All Weather News

Developing El Niño Pumps the Brakes

11 Jul 2014, 1:37 pm

Since early this year you’ve probably been hearing about the likelihood of El Niño developing by late fall or early winter; potentially bringing some much needed drought relief to the western U.S. But in recent weeks the rate of warming in Pacific equatorial waters has slowed dramatically. So does that mean the potential El Niño is dead? Not according to a recent analysis by scientists at Columbia University. More on that in a bit.

First, lets get a little info on El Niño:

El Niño is the abnormal warming of equatorial waters in the Pacific Ocean. Normally, waters off the western coast of South America are cool — due to upwelling of deep, cold ocean currents. But during an El Niño the trade winds relax, allowing warmer waters to shift east. This shift in wind patterns and water temperature also instigates a big change in tropical pressure patterns — called the Southern Oscillation. Lows that once formed close to Australia and Papua New Guinea are now more prevalent in the central Pacific.

Image Courtesy:

The image above shows ENSO during a neutral phase. Note the convection over the western Pacific and a strong high pressure in the eastern Pacific.

Image Courtesy:

The image above shows ENSO during a El Niño phase. Notice the shift of convection the central equatorial Pacific and high pressure in the western Pacific.

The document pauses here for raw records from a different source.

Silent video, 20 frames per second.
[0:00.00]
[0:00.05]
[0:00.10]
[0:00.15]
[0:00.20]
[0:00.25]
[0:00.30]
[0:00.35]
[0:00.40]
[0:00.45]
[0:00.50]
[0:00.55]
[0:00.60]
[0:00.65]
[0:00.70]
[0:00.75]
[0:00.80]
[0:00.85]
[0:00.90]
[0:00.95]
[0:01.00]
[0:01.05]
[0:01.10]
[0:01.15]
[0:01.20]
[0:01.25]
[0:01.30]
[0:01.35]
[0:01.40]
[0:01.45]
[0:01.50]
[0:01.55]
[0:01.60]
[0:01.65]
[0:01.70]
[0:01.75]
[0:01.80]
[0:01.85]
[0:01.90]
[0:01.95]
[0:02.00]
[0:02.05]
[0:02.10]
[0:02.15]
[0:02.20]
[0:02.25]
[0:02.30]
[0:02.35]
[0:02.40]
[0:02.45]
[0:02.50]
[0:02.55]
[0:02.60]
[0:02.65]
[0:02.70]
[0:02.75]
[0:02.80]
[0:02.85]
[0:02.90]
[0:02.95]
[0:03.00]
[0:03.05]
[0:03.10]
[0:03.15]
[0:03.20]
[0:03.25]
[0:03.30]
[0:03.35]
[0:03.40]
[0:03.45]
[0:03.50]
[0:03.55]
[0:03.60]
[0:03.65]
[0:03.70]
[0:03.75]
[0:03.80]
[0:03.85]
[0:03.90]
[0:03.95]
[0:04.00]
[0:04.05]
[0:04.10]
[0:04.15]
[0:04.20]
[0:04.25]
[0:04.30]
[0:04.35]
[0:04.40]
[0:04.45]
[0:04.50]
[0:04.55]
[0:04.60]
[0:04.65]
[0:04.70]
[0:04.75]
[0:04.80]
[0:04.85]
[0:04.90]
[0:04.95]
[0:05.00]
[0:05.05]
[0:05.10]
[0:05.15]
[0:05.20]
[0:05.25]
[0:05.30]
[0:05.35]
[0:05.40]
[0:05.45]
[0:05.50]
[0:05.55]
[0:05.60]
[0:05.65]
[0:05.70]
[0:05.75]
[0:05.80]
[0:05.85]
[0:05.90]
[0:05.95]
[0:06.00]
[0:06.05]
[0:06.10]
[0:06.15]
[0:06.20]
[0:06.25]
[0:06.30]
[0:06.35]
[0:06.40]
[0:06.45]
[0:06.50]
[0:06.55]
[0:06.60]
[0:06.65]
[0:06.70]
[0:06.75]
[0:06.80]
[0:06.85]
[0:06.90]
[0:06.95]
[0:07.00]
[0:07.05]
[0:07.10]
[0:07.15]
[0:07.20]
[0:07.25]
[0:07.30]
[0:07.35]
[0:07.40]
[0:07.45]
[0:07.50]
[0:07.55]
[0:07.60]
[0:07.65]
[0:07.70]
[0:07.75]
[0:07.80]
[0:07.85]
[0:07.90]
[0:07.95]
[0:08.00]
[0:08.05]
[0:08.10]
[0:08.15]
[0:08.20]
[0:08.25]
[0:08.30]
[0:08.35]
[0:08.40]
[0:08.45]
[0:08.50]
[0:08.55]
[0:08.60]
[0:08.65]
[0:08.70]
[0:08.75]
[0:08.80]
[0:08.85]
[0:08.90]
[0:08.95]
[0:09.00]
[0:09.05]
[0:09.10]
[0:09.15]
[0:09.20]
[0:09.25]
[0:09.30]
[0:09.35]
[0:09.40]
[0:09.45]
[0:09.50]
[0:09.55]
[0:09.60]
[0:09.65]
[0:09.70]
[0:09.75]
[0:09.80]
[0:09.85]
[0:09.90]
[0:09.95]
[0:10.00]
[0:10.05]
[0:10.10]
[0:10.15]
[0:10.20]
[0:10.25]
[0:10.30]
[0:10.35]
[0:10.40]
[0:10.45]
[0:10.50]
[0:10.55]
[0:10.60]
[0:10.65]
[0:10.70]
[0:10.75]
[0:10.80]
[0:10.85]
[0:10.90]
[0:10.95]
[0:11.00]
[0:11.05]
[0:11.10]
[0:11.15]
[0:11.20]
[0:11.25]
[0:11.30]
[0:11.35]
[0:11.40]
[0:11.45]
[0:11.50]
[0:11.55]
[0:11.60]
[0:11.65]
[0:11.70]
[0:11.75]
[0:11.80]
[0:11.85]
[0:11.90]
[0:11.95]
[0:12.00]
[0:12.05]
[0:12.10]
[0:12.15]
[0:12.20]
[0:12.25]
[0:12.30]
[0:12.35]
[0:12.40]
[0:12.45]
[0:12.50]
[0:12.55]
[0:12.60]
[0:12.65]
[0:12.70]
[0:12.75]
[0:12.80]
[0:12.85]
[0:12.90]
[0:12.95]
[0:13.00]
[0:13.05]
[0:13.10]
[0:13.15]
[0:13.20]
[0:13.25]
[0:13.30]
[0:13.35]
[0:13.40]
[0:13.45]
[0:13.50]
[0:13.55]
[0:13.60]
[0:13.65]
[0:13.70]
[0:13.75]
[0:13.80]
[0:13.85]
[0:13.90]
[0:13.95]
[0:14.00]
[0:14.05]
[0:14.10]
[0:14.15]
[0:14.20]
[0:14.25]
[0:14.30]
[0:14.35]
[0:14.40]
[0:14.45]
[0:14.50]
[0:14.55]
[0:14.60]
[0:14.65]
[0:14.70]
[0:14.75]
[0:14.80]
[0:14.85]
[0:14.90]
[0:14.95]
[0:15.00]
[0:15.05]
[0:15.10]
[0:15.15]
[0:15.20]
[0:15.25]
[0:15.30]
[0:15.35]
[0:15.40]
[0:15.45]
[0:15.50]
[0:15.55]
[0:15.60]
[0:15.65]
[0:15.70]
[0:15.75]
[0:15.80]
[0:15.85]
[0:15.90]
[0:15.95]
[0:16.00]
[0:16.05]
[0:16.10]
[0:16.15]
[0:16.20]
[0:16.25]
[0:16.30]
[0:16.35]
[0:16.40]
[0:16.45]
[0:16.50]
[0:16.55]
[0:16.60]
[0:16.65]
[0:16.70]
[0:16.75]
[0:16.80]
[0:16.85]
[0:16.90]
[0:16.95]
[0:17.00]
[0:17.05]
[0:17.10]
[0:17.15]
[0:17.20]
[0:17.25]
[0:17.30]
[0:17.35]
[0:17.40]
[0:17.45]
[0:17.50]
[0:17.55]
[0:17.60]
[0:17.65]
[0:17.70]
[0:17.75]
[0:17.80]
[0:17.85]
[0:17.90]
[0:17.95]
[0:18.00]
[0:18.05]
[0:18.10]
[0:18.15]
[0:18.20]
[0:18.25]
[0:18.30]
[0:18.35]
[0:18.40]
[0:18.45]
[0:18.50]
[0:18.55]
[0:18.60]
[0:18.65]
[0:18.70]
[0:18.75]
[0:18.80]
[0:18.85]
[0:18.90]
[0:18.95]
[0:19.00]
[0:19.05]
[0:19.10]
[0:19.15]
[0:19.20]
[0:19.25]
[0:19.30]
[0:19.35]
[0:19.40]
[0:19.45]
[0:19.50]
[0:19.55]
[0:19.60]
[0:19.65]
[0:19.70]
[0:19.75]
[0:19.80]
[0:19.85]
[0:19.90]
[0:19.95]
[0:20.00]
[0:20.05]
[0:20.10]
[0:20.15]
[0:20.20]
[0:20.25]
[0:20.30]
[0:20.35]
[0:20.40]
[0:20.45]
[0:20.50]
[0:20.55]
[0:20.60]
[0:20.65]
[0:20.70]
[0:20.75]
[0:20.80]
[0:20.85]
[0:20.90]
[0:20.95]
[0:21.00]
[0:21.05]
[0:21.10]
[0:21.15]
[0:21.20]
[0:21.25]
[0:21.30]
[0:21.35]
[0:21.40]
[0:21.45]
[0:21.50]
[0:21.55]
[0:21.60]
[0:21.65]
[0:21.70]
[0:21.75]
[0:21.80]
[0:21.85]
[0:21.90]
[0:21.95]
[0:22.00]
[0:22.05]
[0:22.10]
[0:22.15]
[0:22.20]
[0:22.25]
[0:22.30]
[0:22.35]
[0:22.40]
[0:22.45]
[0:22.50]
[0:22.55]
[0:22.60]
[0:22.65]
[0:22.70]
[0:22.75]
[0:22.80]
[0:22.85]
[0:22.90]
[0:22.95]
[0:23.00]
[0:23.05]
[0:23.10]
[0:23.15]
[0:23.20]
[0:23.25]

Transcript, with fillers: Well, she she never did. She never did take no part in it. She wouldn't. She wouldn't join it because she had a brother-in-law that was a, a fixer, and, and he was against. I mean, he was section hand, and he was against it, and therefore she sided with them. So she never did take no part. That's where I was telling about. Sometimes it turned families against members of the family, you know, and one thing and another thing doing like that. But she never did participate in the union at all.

At present, the average sea surface temperature anomaly is about 0.5°C and that’s at the precipice of declaring an El Niño. So…Why hasn’t it been declared? Well, here’s the short answer: The atmosphere hasn’t responded to warming waters in the tropical Pacific. At present, the trade winds haven’t relaxed and the typical shift of pressure hasn’t occurred, couple that with a slight downtrend in sea surface temperature anomalies, scientists have elected to hold off on calling the current setup an El Niño.

Be that as it may, models and the scientists that analyze ENSO data still think there’s a high likelihood that an El Niño will be in full bloom by late fall to early winter. A recent analysis from researchers at Columbia University suggests there’s an 80 percent chance of El Niño by October or November

Image Credit: Columbia University/IRI/CPC

So even though the warming has stagnated, climate models are generally in agreement that additional warm temperature anomalies are likely. The extent of the warming is still a bit murky.

If El Niño does develop it’s likely to be welcome news for many that live in the western, drought-stricken parts of the United States. As of early July large parts of California and Nevada are dealing with extreme to exceptional drought conditions and it’s unlikely to get better through the summer and early fall.


However, during an El Niño period, the West Coast and parts of the Southwest are more likely to be much wetter than average. If it comes to fruition, El Niño could help ease the drought conditions in those areas.

Much remains to be seen, but the WeatherNation team will be monitoring the latest ENSO news in the coming months.